You can check the correctness of installation using the following command:

# Check environment health (use --timeout for first run when models download)
chorus health --timeout 300

Note: The first health check (or first prediction) for each oracle may take several minutes as model weights are downloaded automatically. Subsequent runs will be much faster.

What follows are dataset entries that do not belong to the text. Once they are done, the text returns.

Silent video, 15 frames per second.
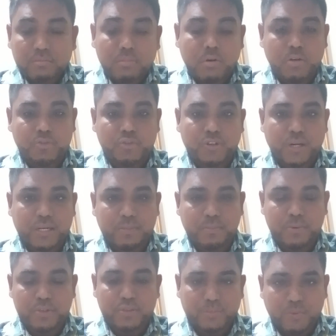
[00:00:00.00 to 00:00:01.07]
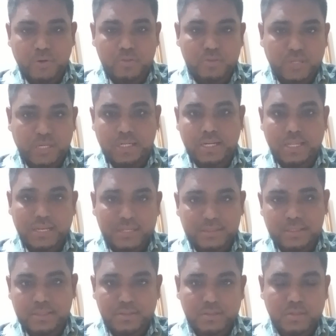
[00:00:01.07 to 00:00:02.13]
contract, breach of contract,
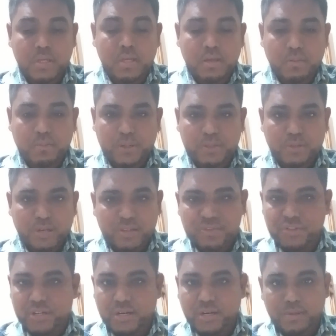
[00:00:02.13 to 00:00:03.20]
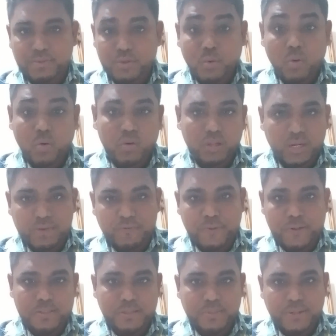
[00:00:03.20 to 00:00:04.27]
negligence, personal injury claims, all are
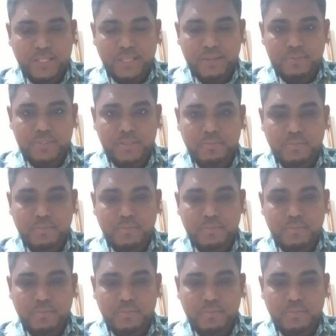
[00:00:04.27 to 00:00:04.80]
part 7 claims.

Managing Reference Genomes

Chorus includes built-in support for downloading and managing reference genomes:

# List available genomes
chorus genome list

# Download a reference genome (e.g., hg38, hg19, mm10)
chorus genome download hg38

# Get information about a downloaded genome
chorus genome info hg38

# Remove a downloaded genome
chorus genome remove hg38

Supported genomes:

hg38: Human genome assembly GRCh38
hg19: Human genome assembly GRCh37
mm10: Mouse genome assembly GRCm38
mm9: Mouse genome assembly NCBI37
dm6: Drosophila melanogaster genome assembly BDGP6
ce11: C. elegans genome assembly WBcel235

Genomes are stored in the genomes/ directory within your Chorus installation.

Quick Start

Minimal Working Example

import chorus
from chorus.utils import get_genome

# 1. Create oracle with reference genome
genome_path = get_genome('hg38')  # auto-downloads if needed
oracle = chorus.create_oracle('enformer', use_environment=True,
                              reference_fasta=str(genome_path))
oracle.load_pretrained_model()

# 2. Predict DNase accessibility at the beta-globin locus
predictions = oracle.predict(('chr11', 5247000, 5248000), ['ENCFF413AHU'])

# 3. Check the result
track = predictions['ENCFF413AHU']
print(f"Mean signal: {track.values.mean():.2f}, Max: {track.values.max():.2f}")

Discovering Tracks

Each oracle has thousands of tracks. Use the metadata to find the right ones:

# List available assay types
print(oracle.list_assay_types())   # ['ATAC', 'CAGE', 'CHIP', 'DNASE']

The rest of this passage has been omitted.